Приемник транзисторный. Включен. Какой-то дядь ка говорит. Что-то о службе в армии, на флоте. «Сам я, – рассказывает пионерам из Исленьска, – на войну не попал – по малолетству… срочную не служил… был комиссован… по причине плоскостопия… но людям в форме до сих пор завидую…»
– Я не ждала тебя сегодня… Погода вон… не покупаться. Там сильный дождь?
– Да переменный.
– Стекла не выбил чуть… обрушился…
Сама прильнула – я не звал. Только тогда обнял ее, целую.
Кот подошел к двери, с той стороны стоит, мяукает.
– Васька, – говорит Таня. – Месяц не было, явился.
– Таня, – говорю.
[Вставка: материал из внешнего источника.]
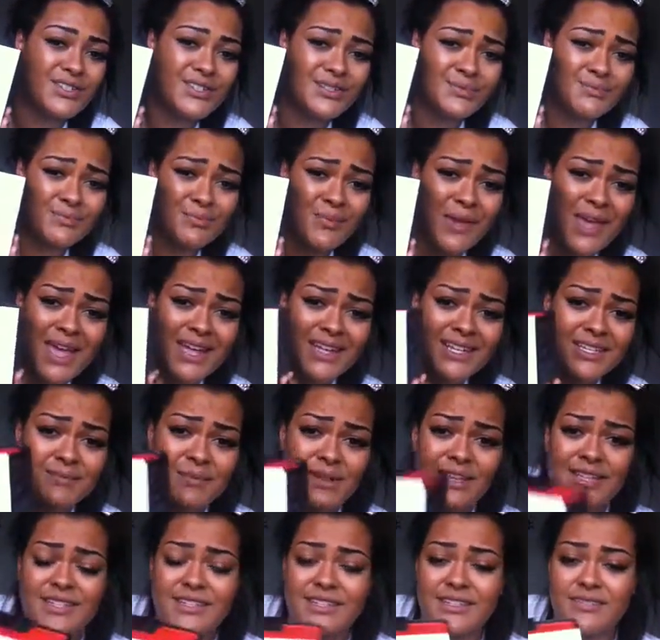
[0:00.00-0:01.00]
is a bit
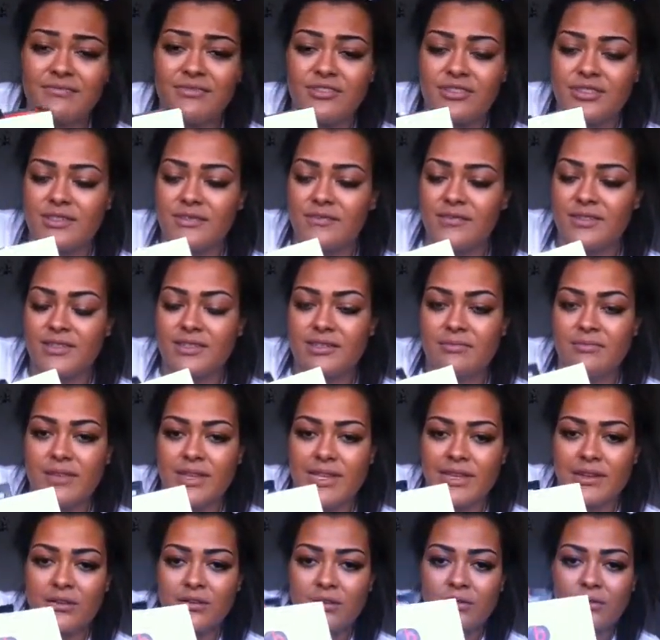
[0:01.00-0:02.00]
expensive just for some
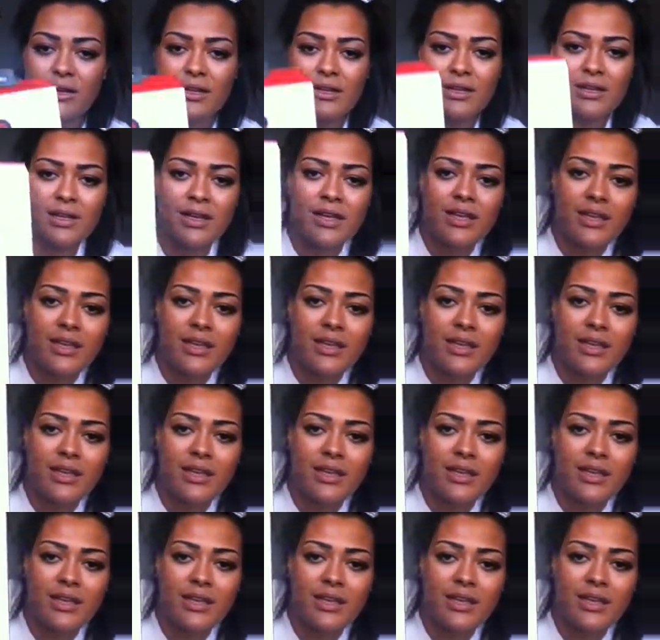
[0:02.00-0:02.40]
little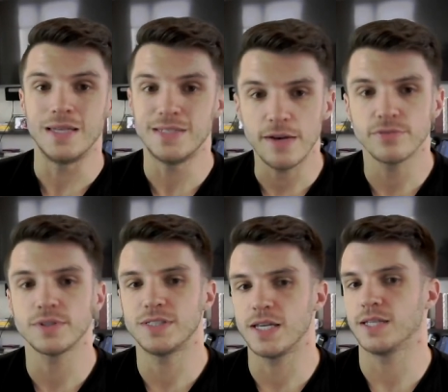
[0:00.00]
definitely
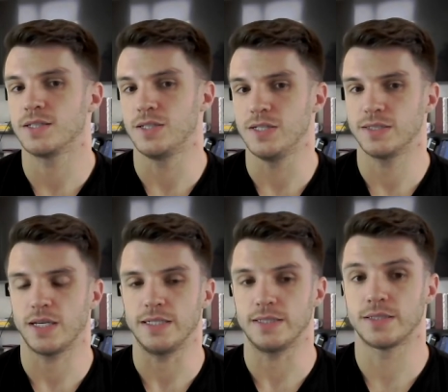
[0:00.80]
take it to these
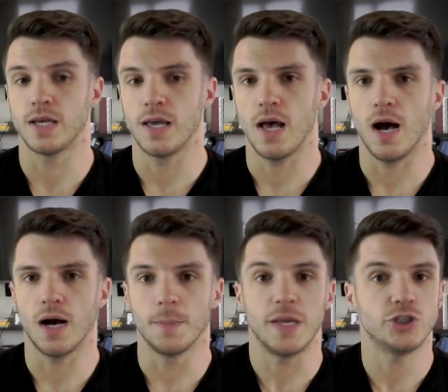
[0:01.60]
sites
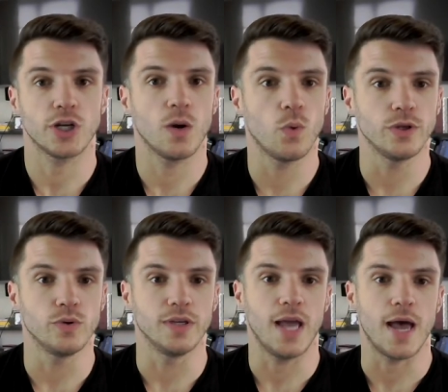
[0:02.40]
um, and check out what you
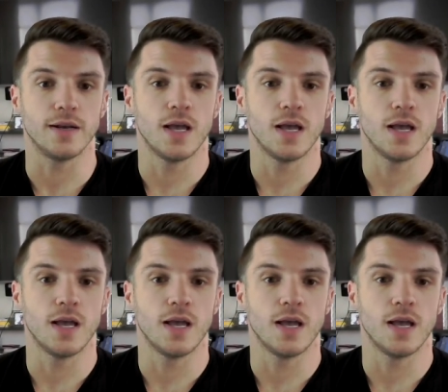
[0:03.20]
can get,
Дышу – как будто задыхаюсь.
– Тихо, – говорит Таня.
– Да я и так…
– Там же все слышно… Волосы плохо вытер – мокрые… Я так соскучилась.
– И я.
Кукушка выпала из домика, застряла.
– Глупая, – говорит Таня.
– Меня увидела – влюбилась.
– Ага. Я тоже.
– Правда?
– Очень, очень.
И под рубахой – только тело.
– Какой ты… в Витькином… нелепый.
В фотобачке пленка. До моего еще прихода проявилась. Теперь уже и закрепилась. Стрелки часов предупредили, не кукушка. С той дело плохо – память ей отшибло; может, и хуже – померла.
Прополоскав тщательно, извлекла Таня, во всем старательная, пленку из бачка. За края ее кончиками длинных тонких пальцев держит бережно – как что-то острое, заточенное с двух сторон. Тут же, приблизив к фонарю, разглядывает кадры. Что там увидишь, распознаешь?.. Ну, разве вспомнишь – кто и где.
Я на нее смотрю – на Таню. С другой планеты словно… в красном свете. Глаза – зрачки одни – без радужки зеленой. Не на Земле будто – на Марсе.
– Таня, – говорю. Как называю. Как будто имени такого не было до этого. И повторяю – чтобы утвердить: – Итак, она звалась Татьяной…
– Цветы, любовь, деревня, праздность…
– Ты как фотограф настоящий… лицо… серьезное такое…
– А так и есть… Ты мне мешаешь.
– Я просто трогаю, касаюсь… Кота впустить?
– Пока не надо.
Скребется тот.
– Ну, или дать ему пинка?..
– После впущу… Привык здесь отсыпаться.
«Выбрось на улицу паршивца, – говорит, слышим, дядя Петя. – С грязными лапами приперся в избу… После него тут убирайся».
Смеется Таня.
«Пусть молока попьет сначала, – говорит, слышим, тетя Надя. – Небось голодный… Васька, иди… Кыс-кыс, кыс-кыс».
Ушел кот, наверное, – больше не скребется.